Requirement:
Omit the pictures. Print each entry below exactly.
=== Provided data ===
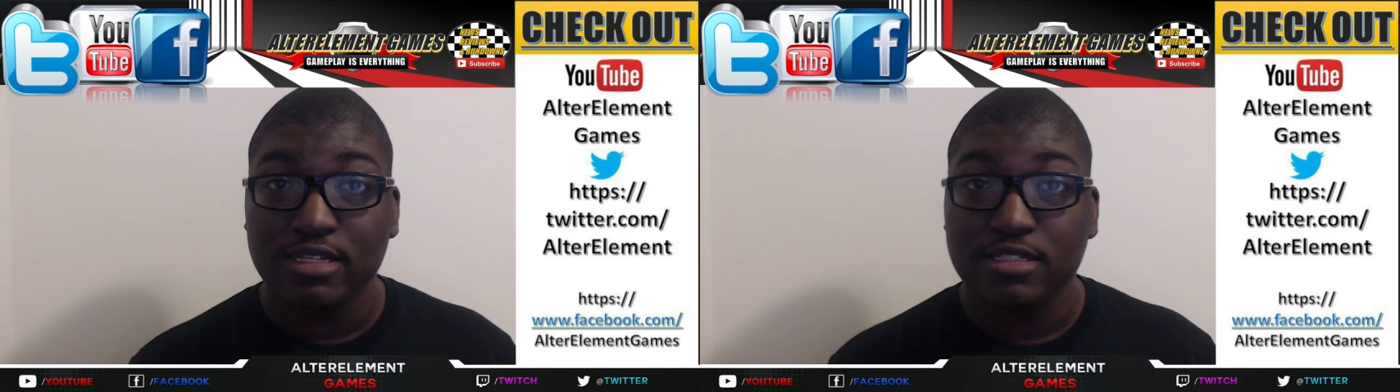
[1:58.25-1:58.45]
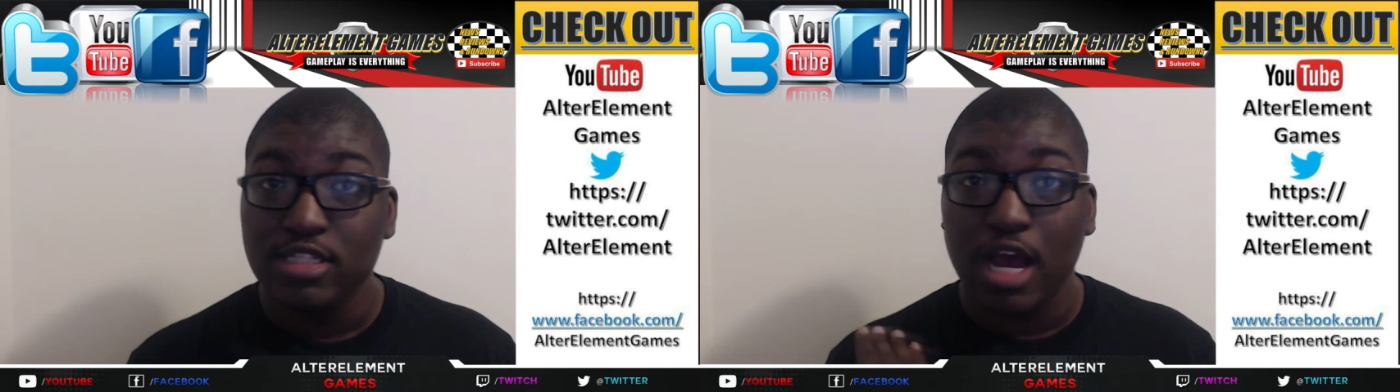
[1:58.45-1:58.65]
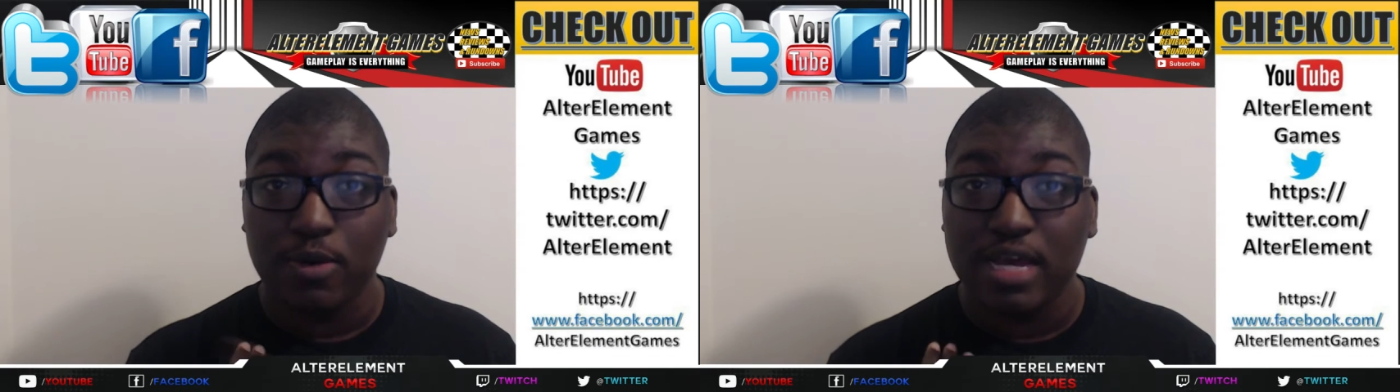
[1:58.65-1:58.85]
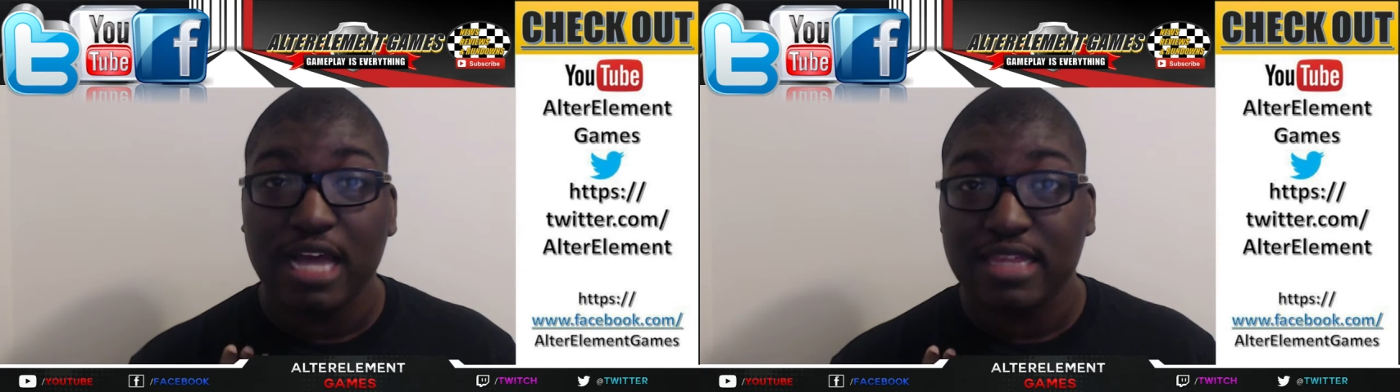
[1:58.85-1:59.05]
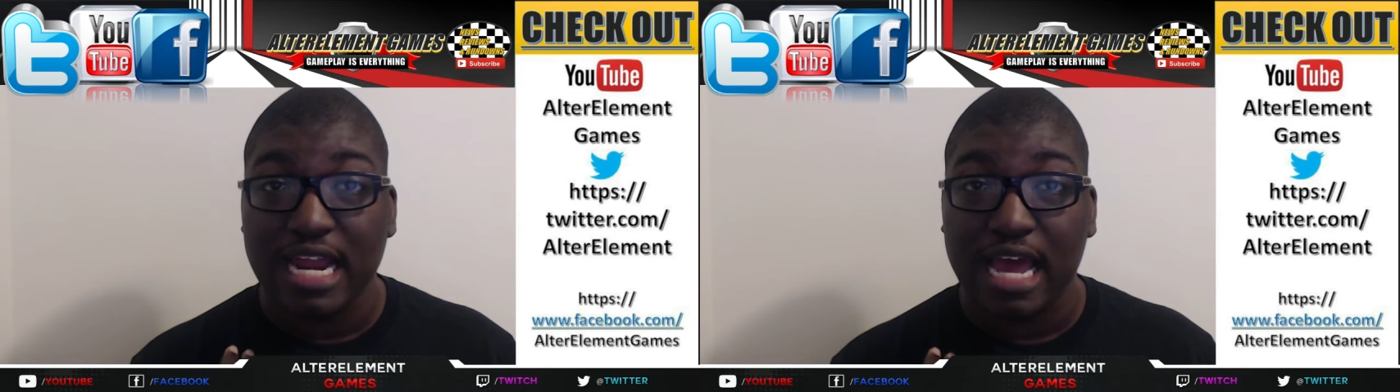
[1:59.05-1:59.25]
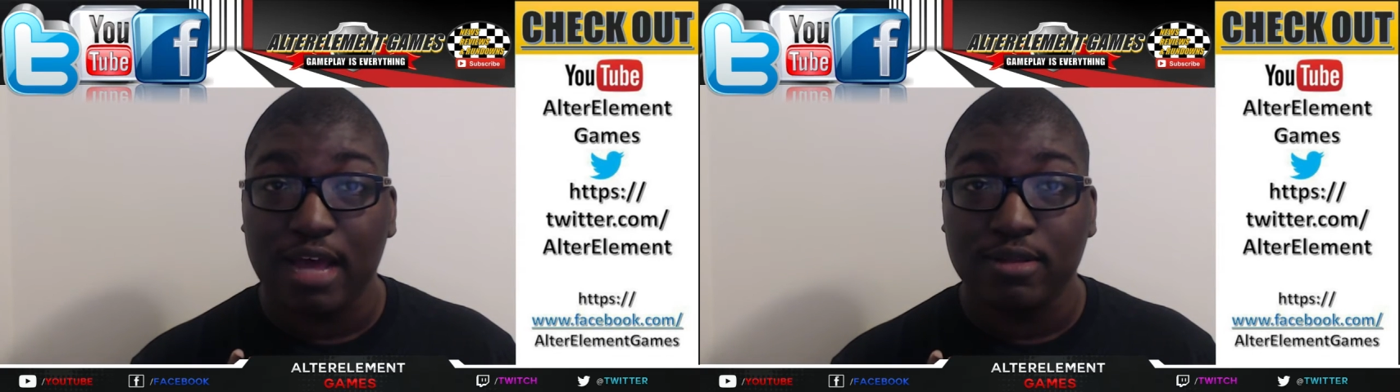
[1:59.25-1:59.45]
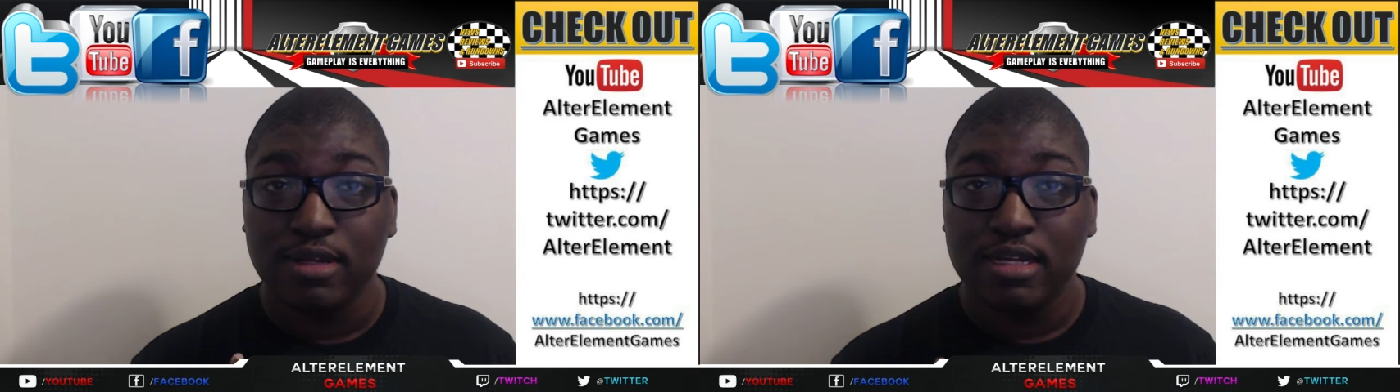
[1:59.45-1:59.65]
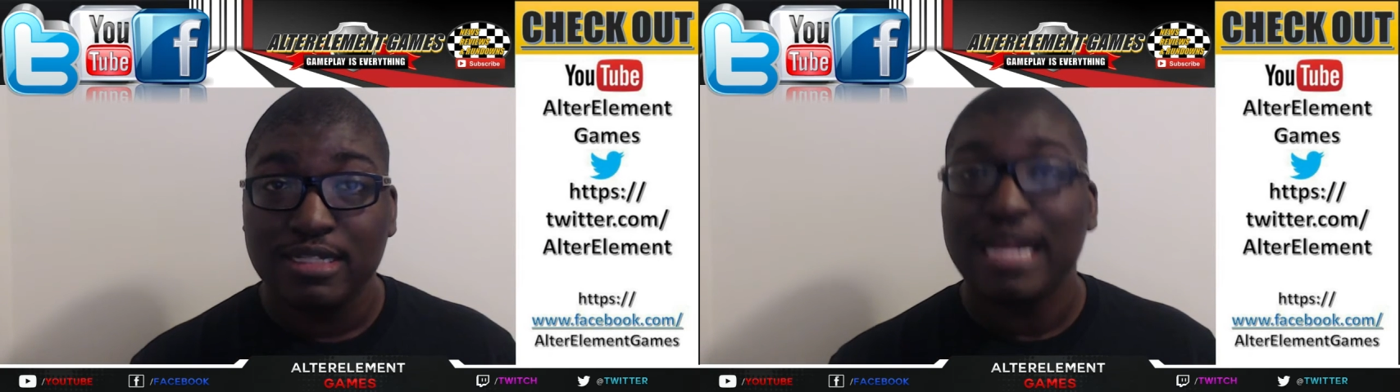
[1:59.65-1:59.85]
No, cut that out.
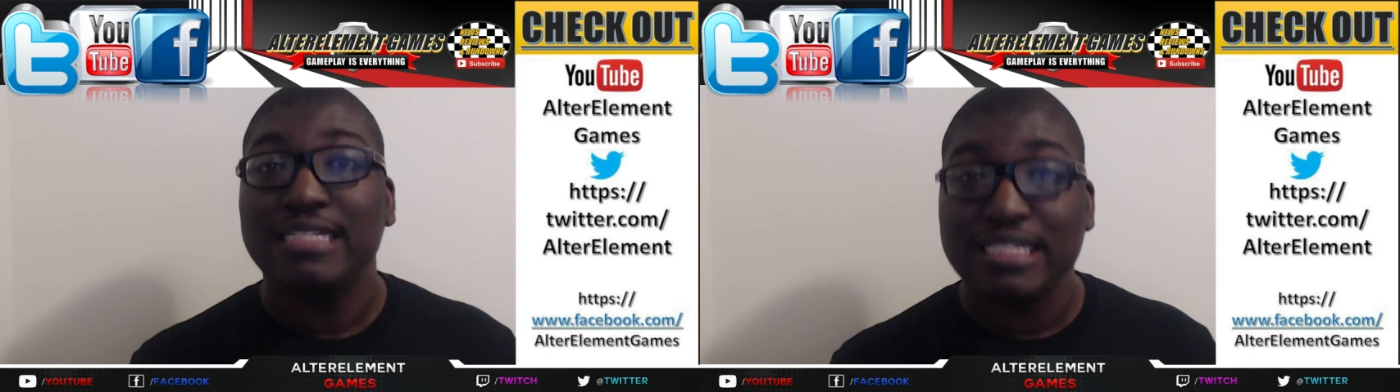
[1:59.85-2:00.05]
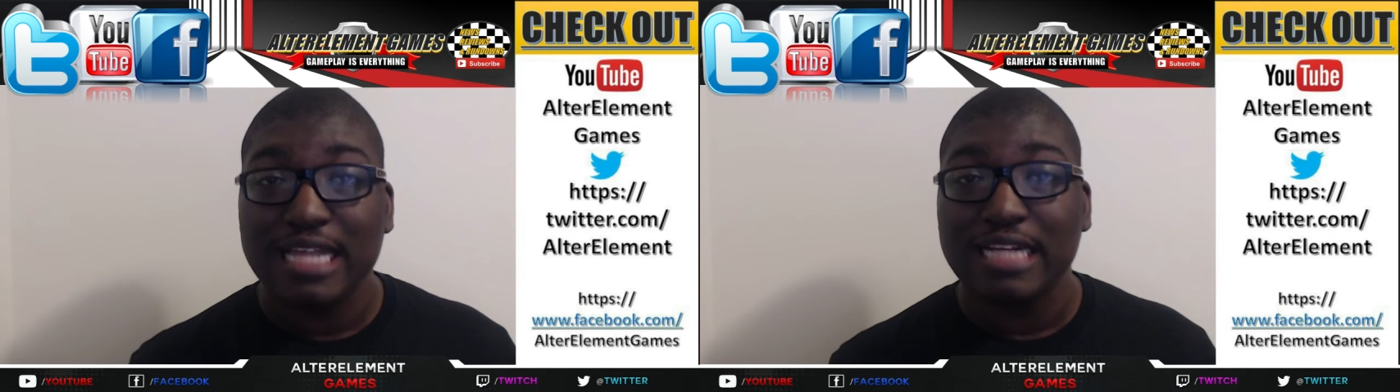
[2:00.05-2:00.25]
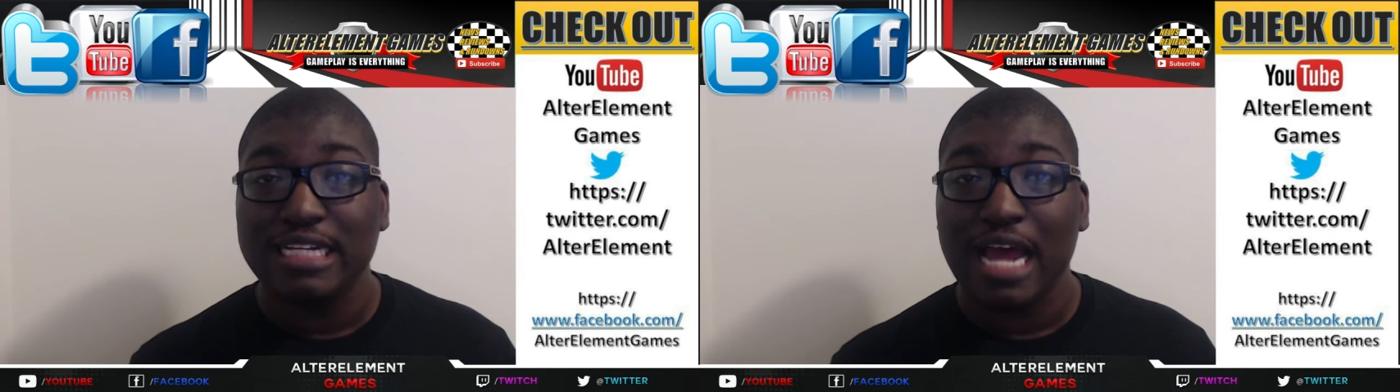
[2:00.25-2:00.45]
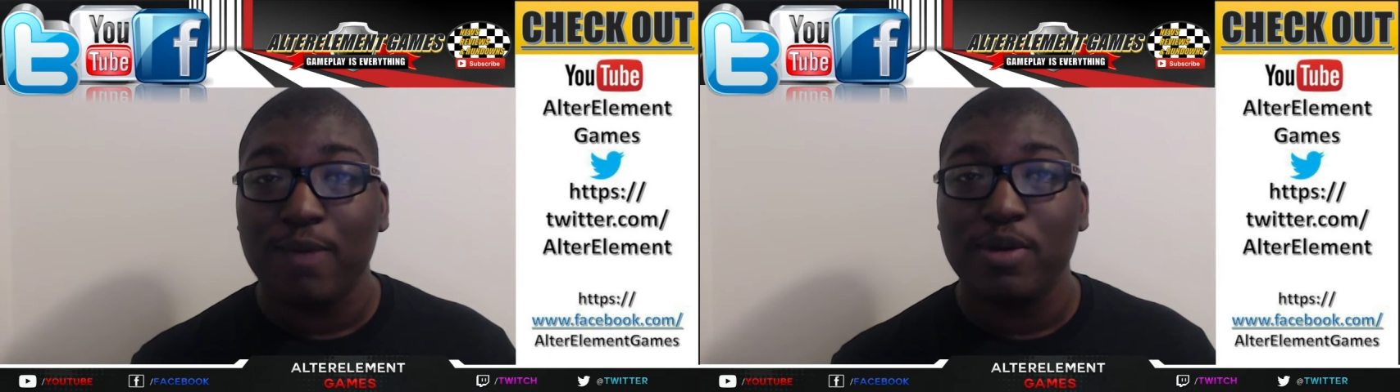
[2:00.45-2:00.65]
$19.99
===
Solution below:
[1:58.25-1:58.45]
[1:58.45-1:58.65]
[1:58.65-1:58.85]
[1:58.85-1:59.05]
[1:59.05-1:59.25]
[1:59.25-1:59.45]
[1:59.45-1:59.65]
[1:59.65-1:59.85]
No, cut that out.
[1:59.85-2:00.05]
[2:00.05-2:00.25]
[2:00.25-2:00.45]
[2:00.45-2:00.65]
$19.99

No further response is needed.